According to Music Business Worldwide, on-demand music streams on digital video platforms (i.e. YouTube, Vevo, etc.) increased by 23% in the first six months of 2016. Meanwhile, on-demand audio/music platforms saw growth of 108%. This is enough to make platforms like Spotify and Apple Music the dominant streamers for the first time. This chart featuring US streaming numbers from BuzzAngle says it all.

Video v Audio streams 2016


And there’s more. Not only has streaming grown, it’s taken a huge bite out of music sales.

  • US album sales are down 14% year over year.
  • Digital album sales are down 17.7%.
  • Download sales have dropped by 24%. No wonder Apple is going hard with Apple Music. The iTunes music store ain’t what it used to be.

The situation is similar in Canada and other countries. Here, for example, total album sales are down 19.4% from last year, with digital albums dropping by 24.9%. Digital tracks are softer by 22.8%. Meanwhile, on-demand streams in Canada have grown by 63.6% over last year.

There will still be a market for physical sales–people will always want to own the music they love most–but for everything else, streaming is going to rule. Now if only any of the streaming music services could find a way to turn a profit.

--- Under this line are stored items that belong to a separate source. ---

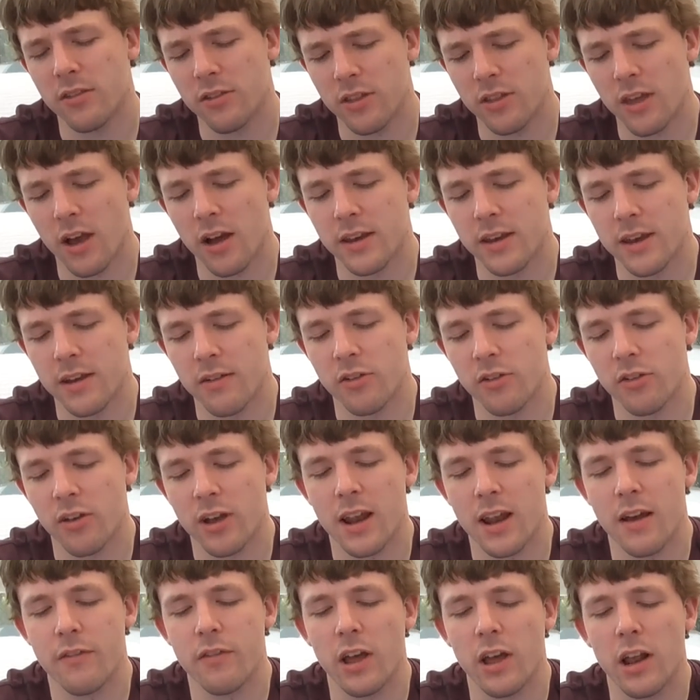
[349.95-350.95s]
So the idea is I'm
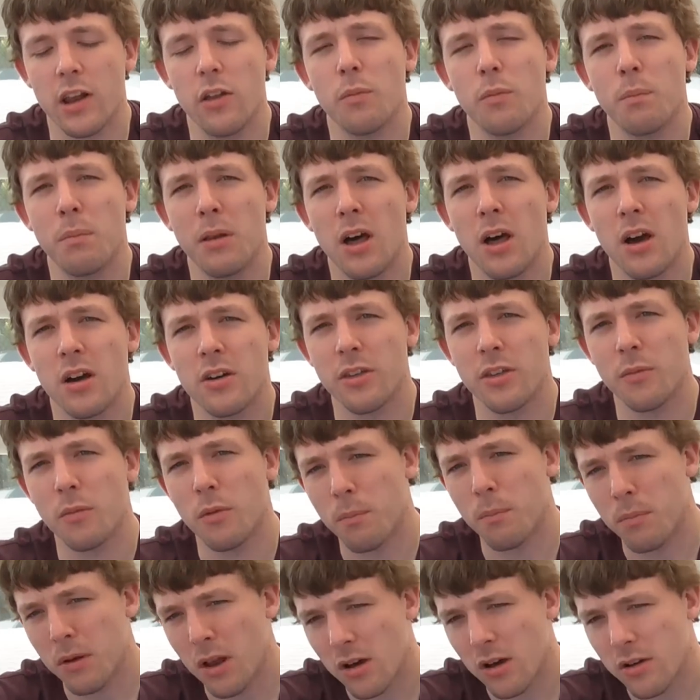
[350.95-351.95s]
going to have like a little plug that
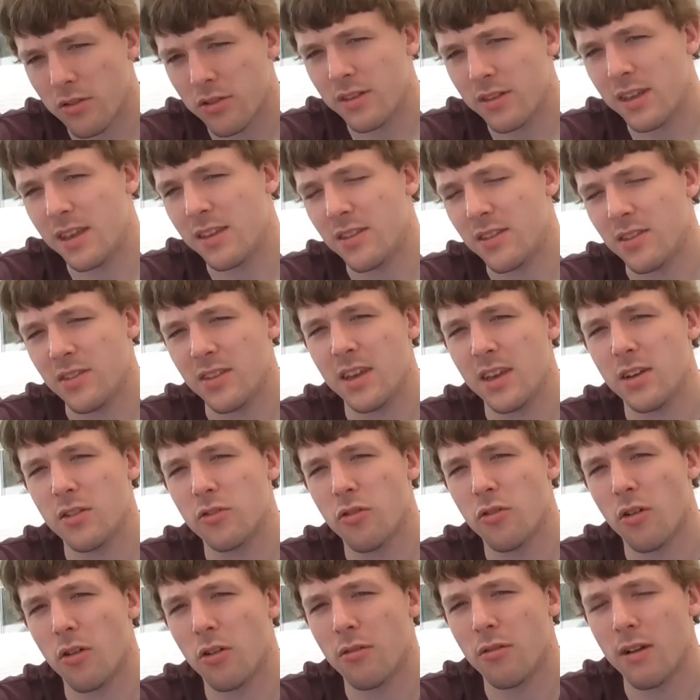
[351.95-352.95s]
will plug the DCC
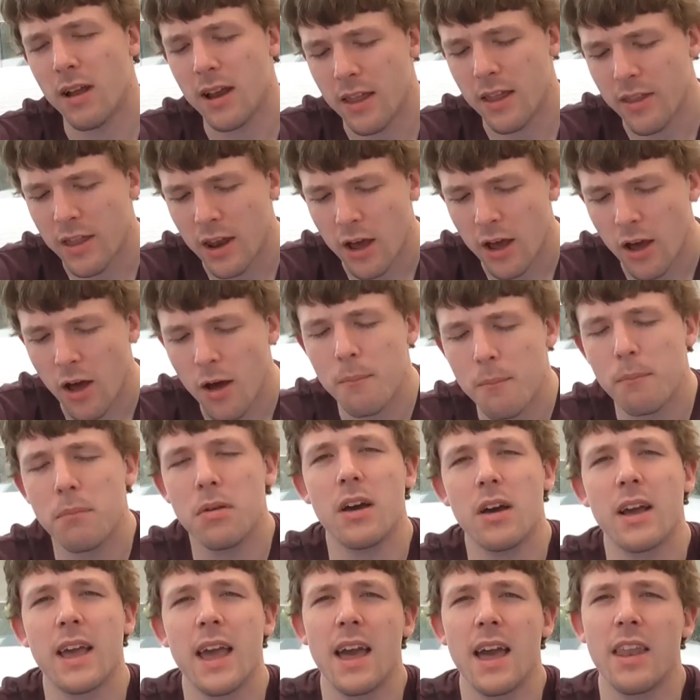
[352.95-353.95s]
controller in, and then I'll
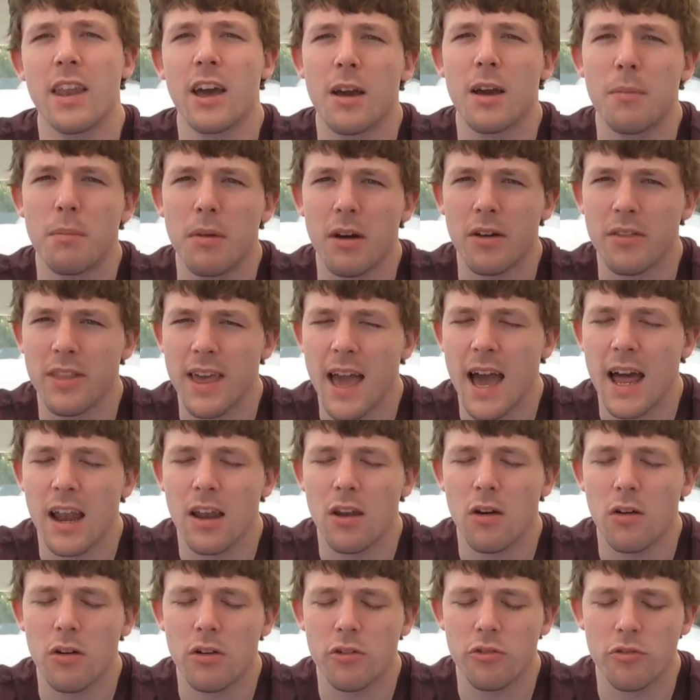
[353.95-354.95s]
unplug it and I can plug the
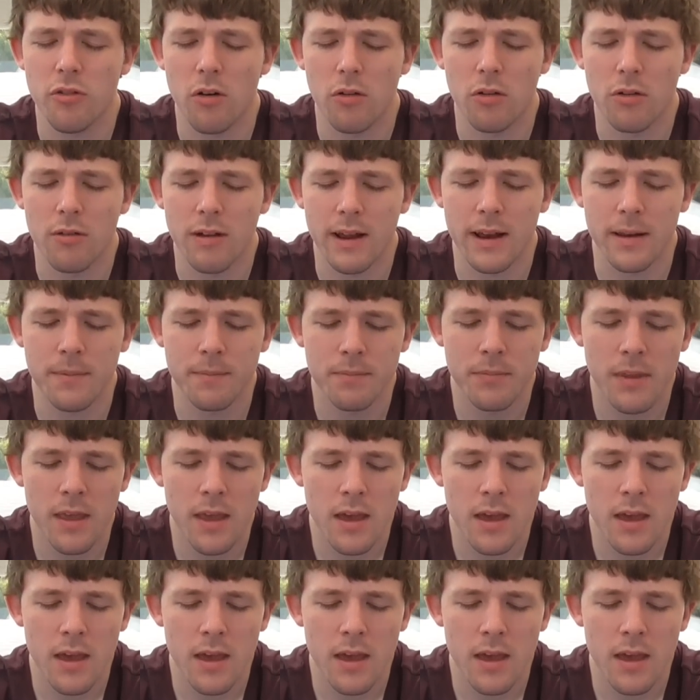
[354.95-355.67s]
analog controller in.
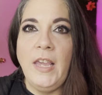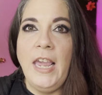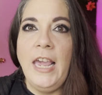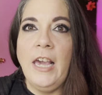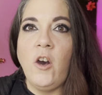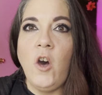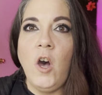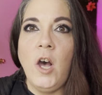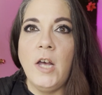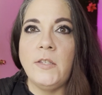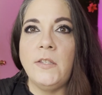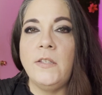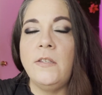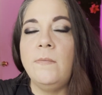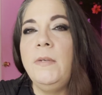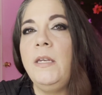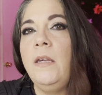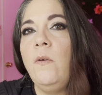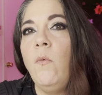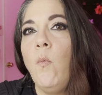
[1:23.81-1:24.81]
it costs
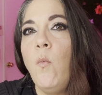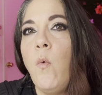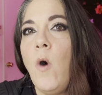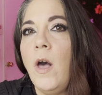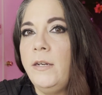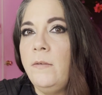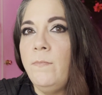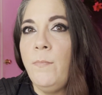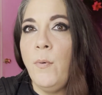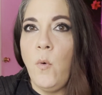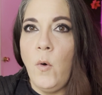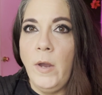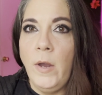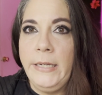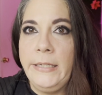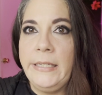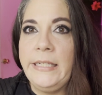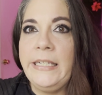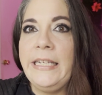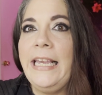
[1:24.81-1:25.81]
me 1
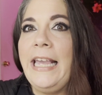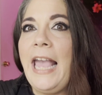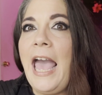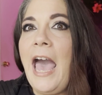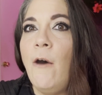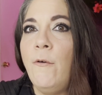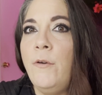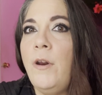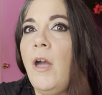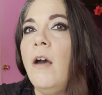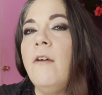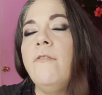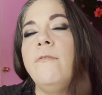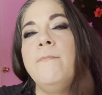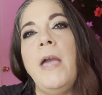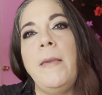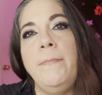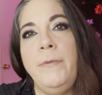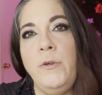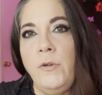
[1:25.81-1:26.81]
point out of
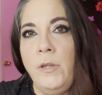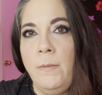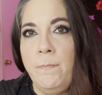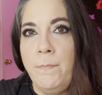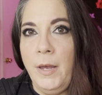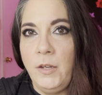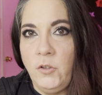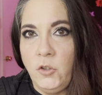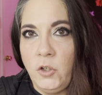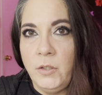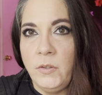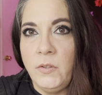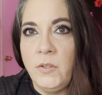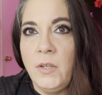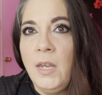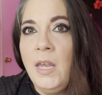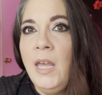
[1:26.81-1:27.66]
my beauty budget.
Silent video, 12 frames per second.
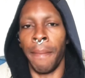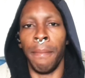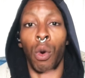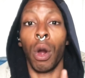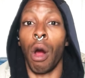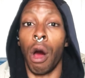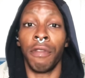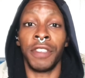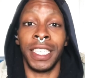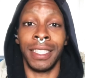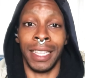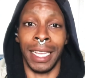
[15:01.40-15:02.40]
more
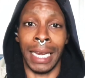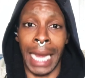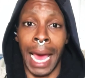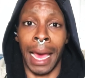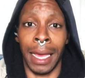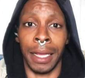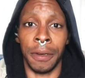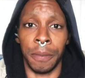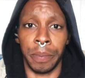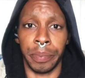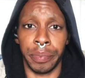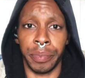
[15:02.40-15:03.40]
often than not,
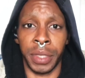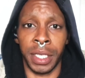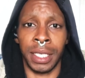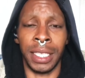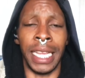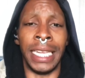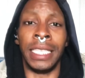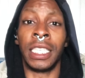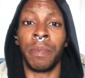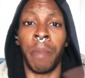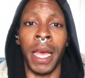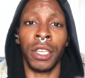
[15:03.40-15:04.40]

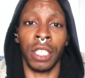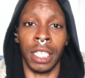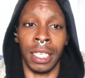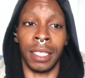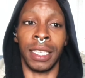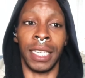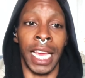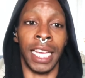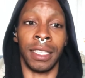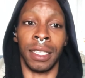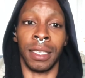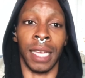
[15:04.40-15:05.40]
especially in today's
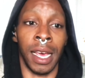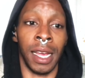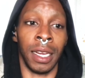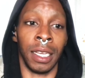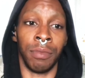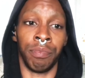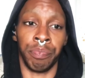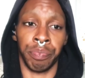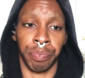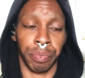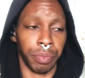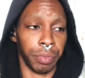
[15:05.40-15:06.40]
society,
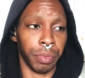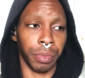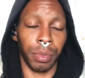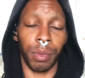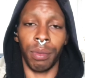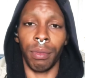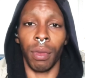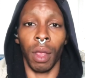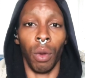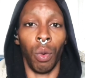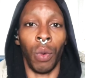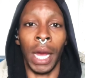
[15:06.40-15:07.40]

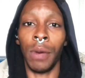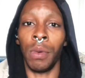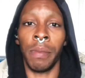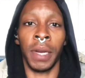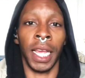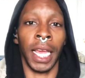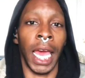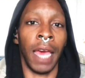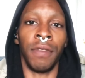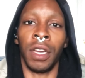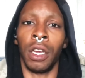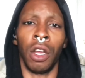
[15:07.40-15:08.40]
white women ain't
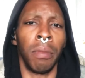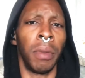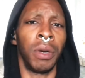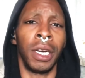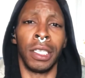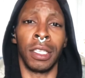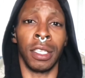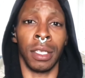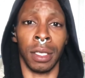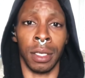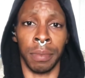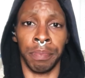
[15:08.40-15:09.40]
having it no more than a
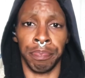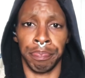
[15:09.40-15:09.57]
system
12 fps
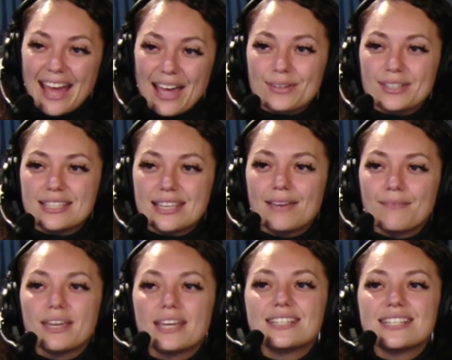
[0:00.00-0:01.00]
I would say
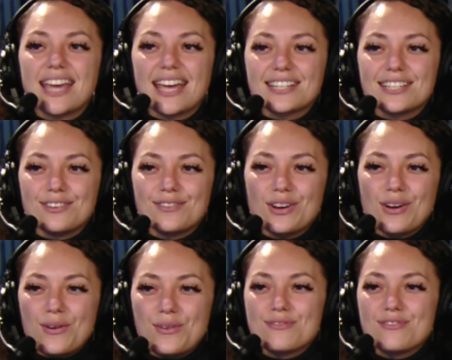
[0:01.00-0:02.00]
be a detective of your
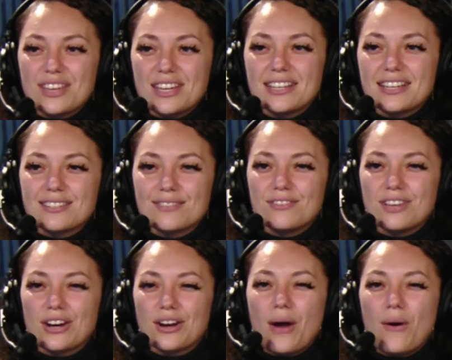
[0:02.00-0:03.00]
own feelings and
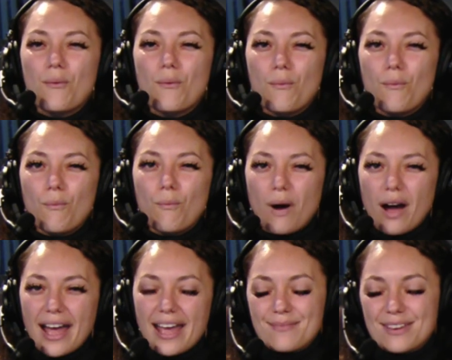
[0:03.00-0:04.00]
figure out
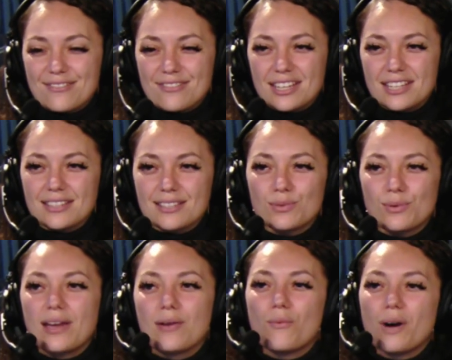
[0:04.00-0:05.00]
why am I feeling this
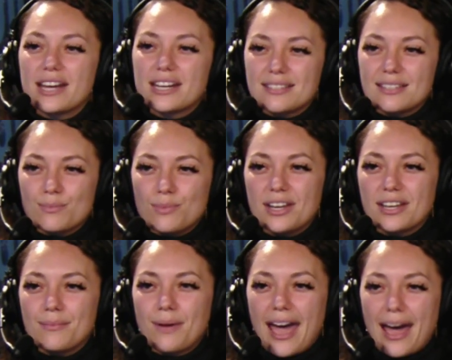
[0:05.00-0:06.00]
way and why did this
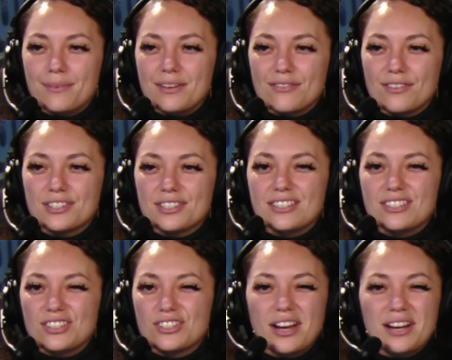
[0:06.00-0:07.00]
breakup happen versus
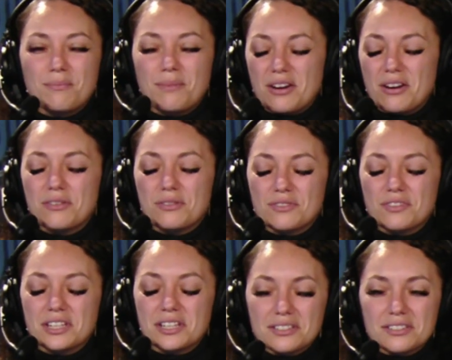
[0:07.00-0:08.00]
just trying to bury those
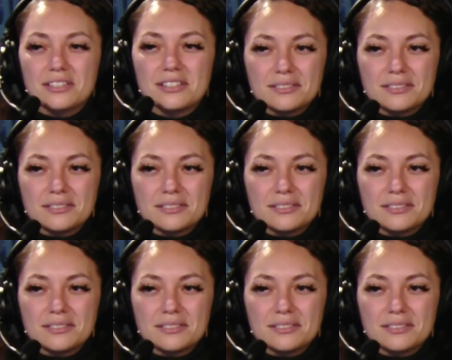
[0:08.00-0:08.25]
feelings.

And what about artists? The owner of an indie label told me this: “A couple of years ago, I could sell 500 CDs for an artist and earn $5,000. To make the same today, I’d need one million streams.”

Alan Cross

is an internationally known broadcaster, interviewer, writer, consultant, blogger and speaker. In his 40+ years in the music business, Alan has interviewed the biggest names in rock, from David Bowie and U2 to Pearl Jam and the Foo Fighters. He’s also known as a musicologist and documentarian through programs like The Ongoing History of New Music.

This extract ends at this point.